▶ _Records for this task_:
┌──
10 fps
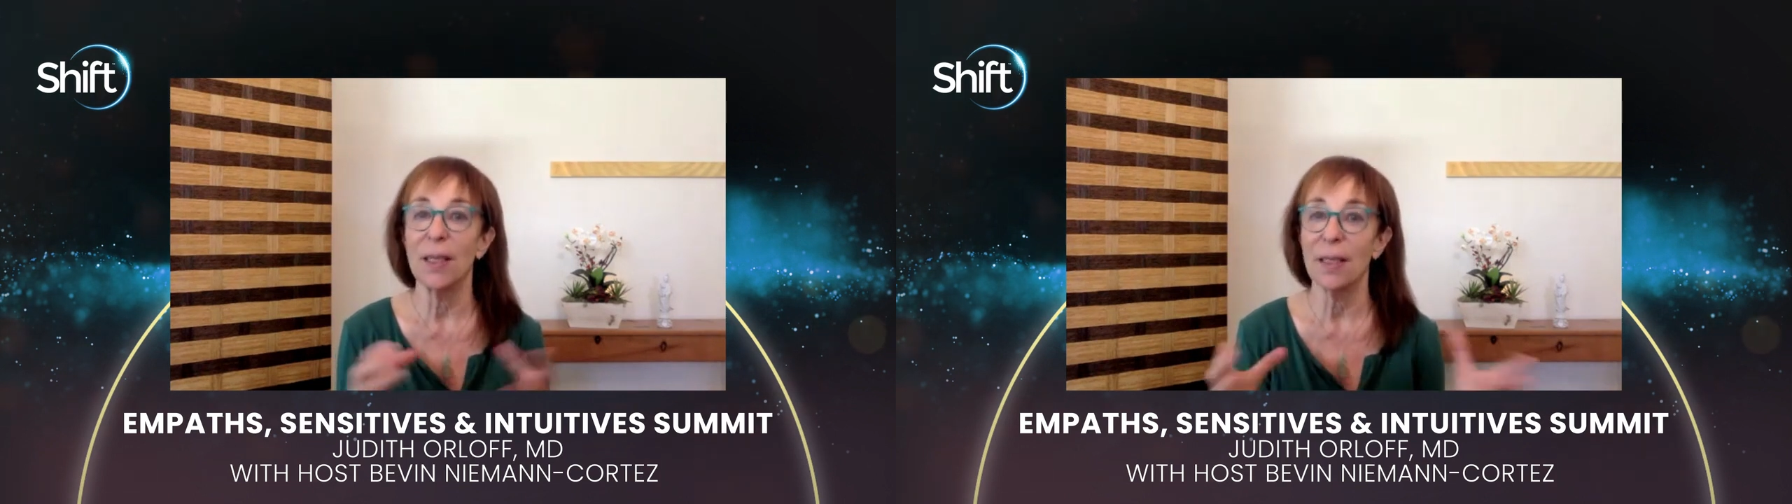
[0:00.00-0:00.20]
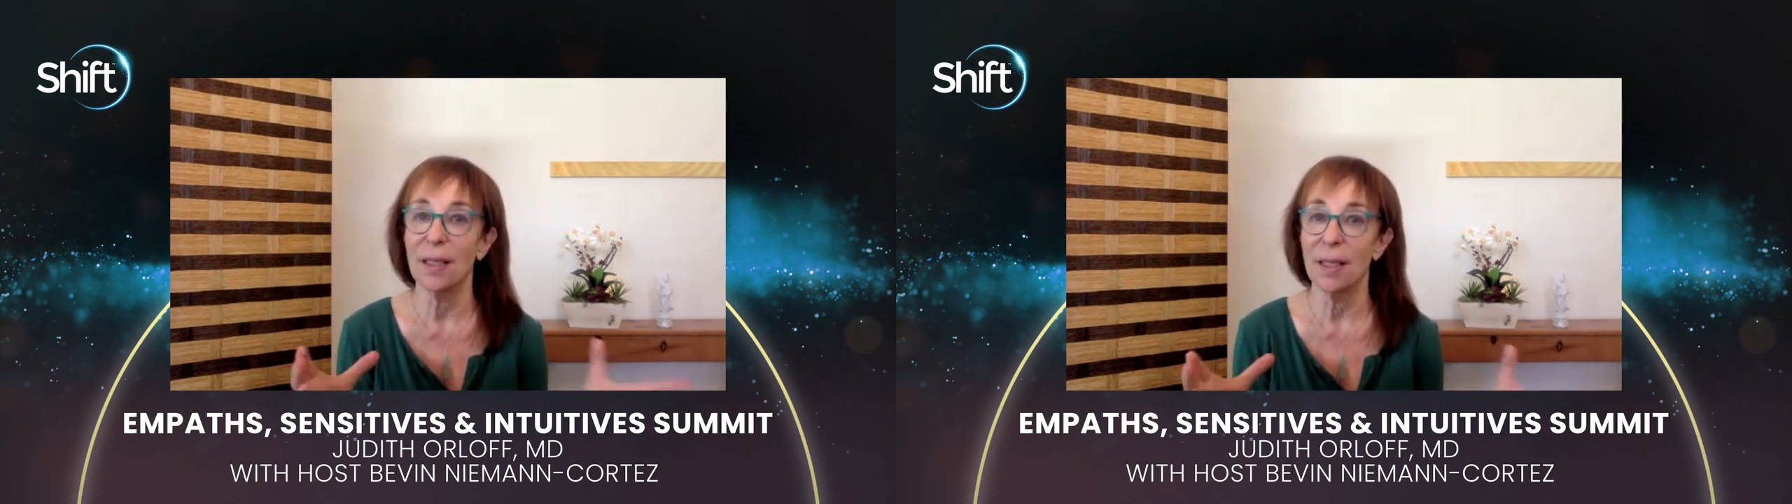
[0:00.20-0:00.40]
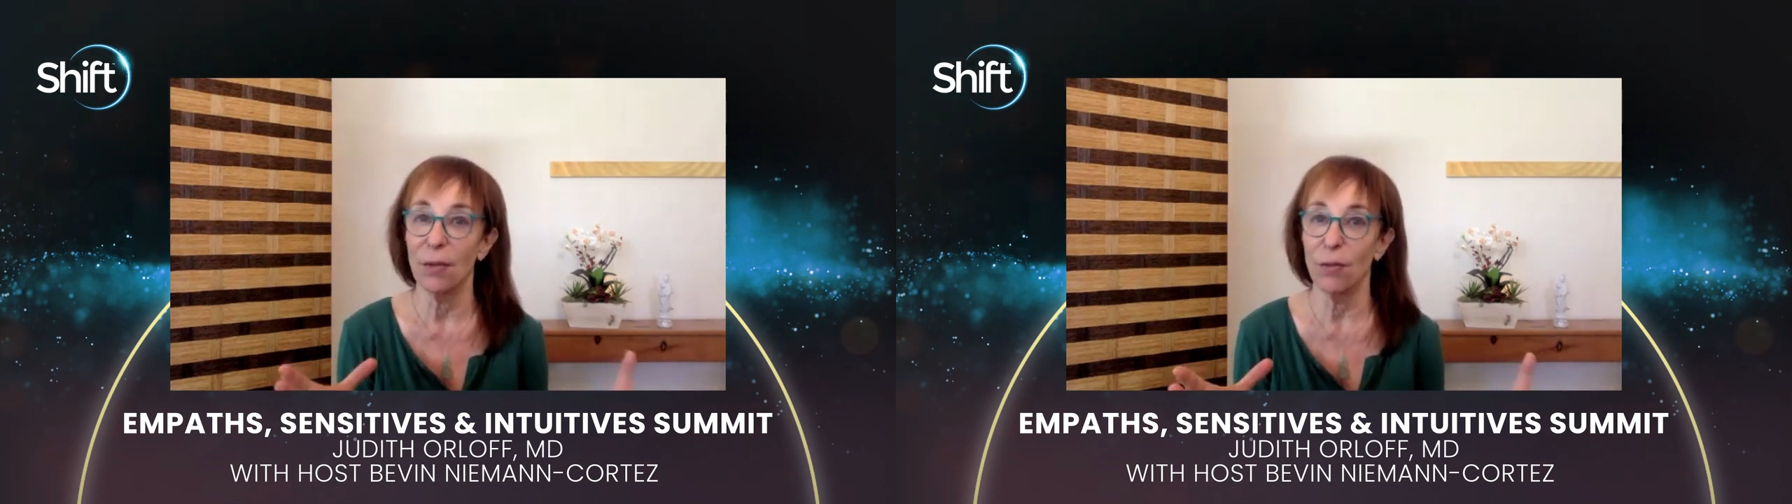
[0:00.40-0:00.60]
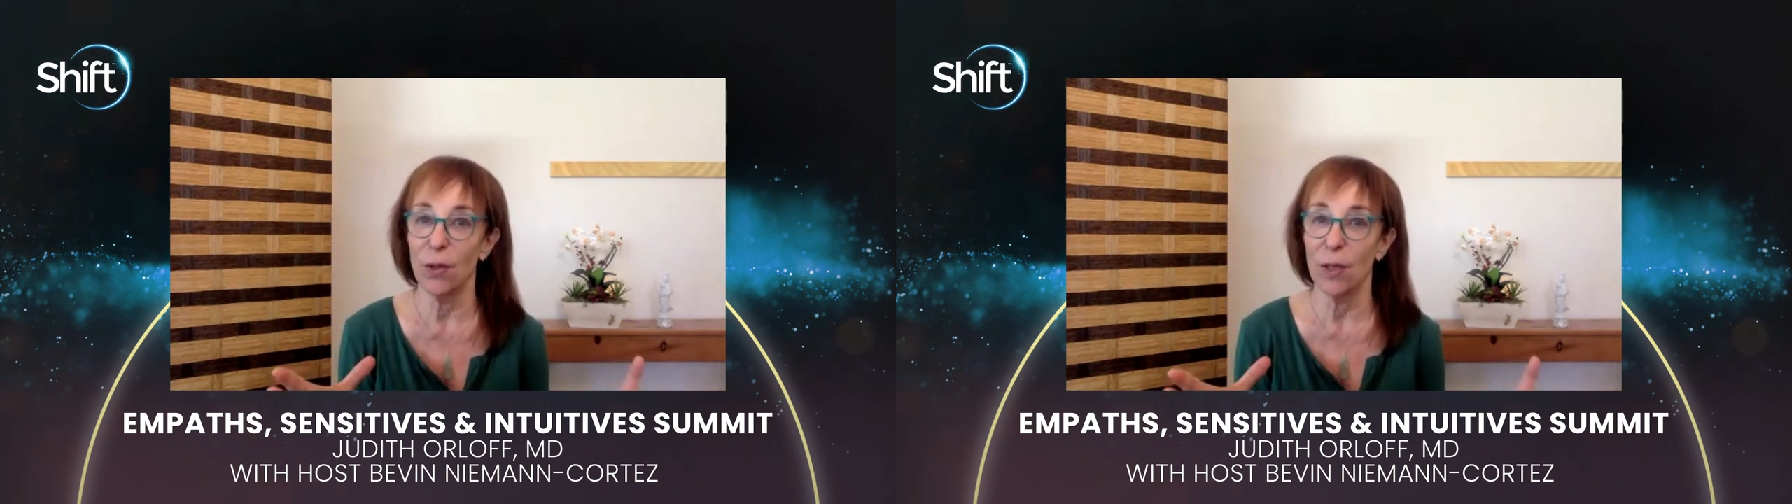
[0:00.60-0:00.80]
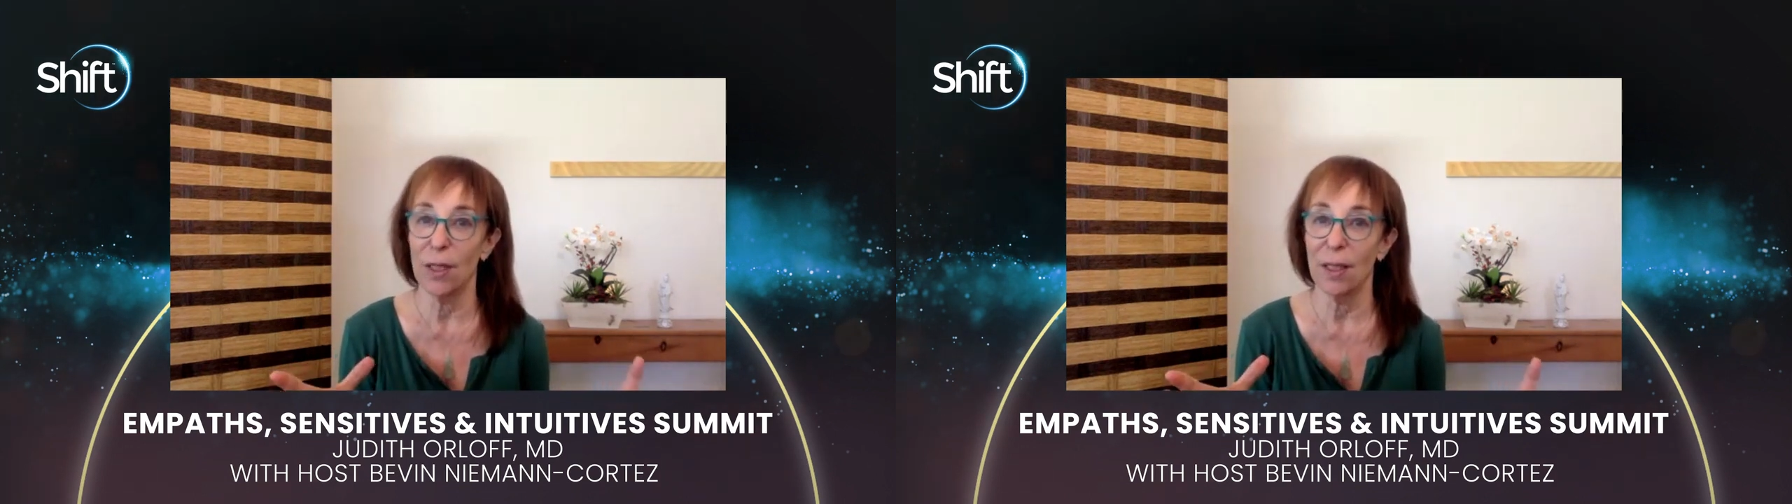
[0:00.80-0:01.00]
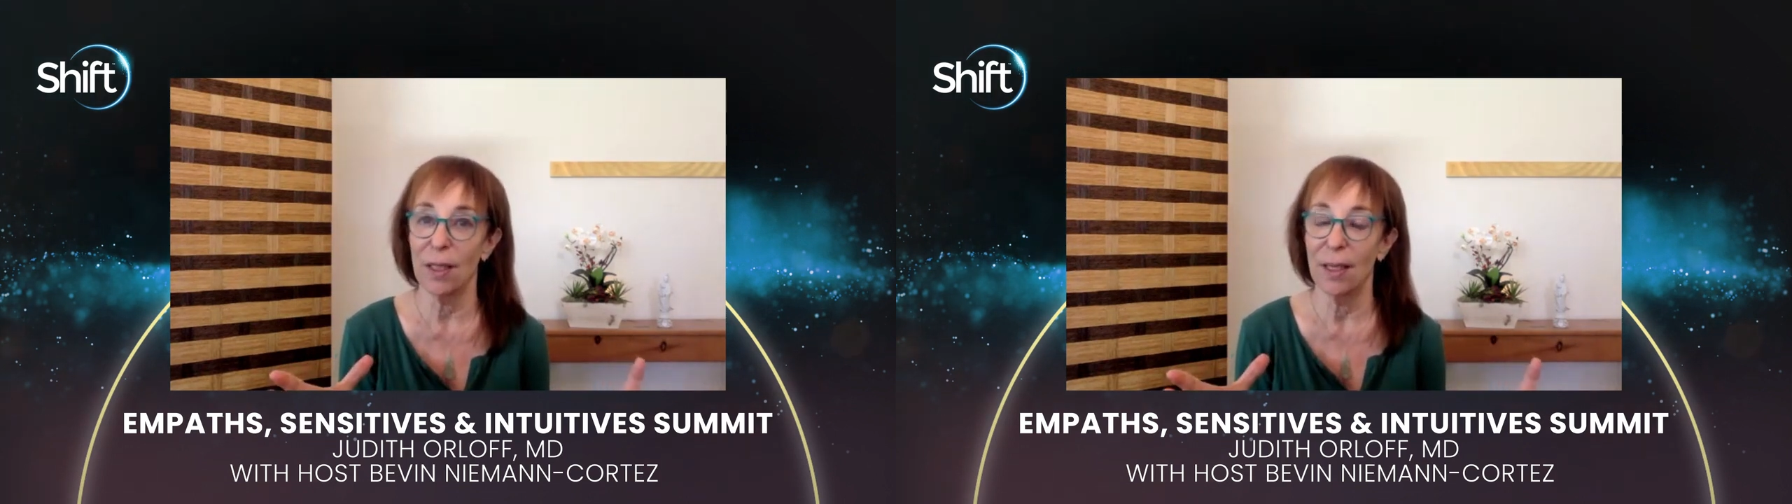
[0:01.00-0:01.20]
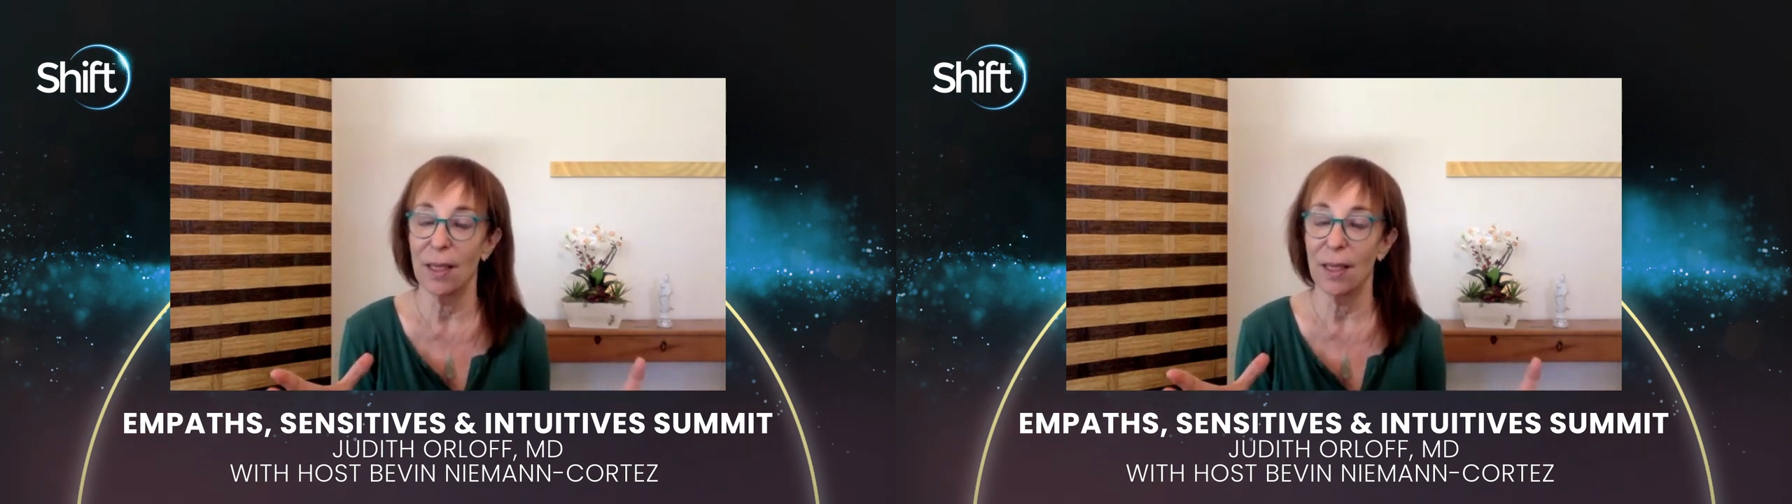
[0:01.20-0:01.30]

the suffering,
└──
▶ _What to do_:
Copy each line of the records precisely and drop any images they hold.

▶ _Result of the task_:
10 fps
[0:00.00-0:00.20]
[0:00.20-0:00.40]
[0:00.40-0:00.60]
[0:00.60-0:00.80]
[0:00.80-0:01.00]
[0:01.00-0:01.20]
[0:01.20-0:01.30]

the suffering,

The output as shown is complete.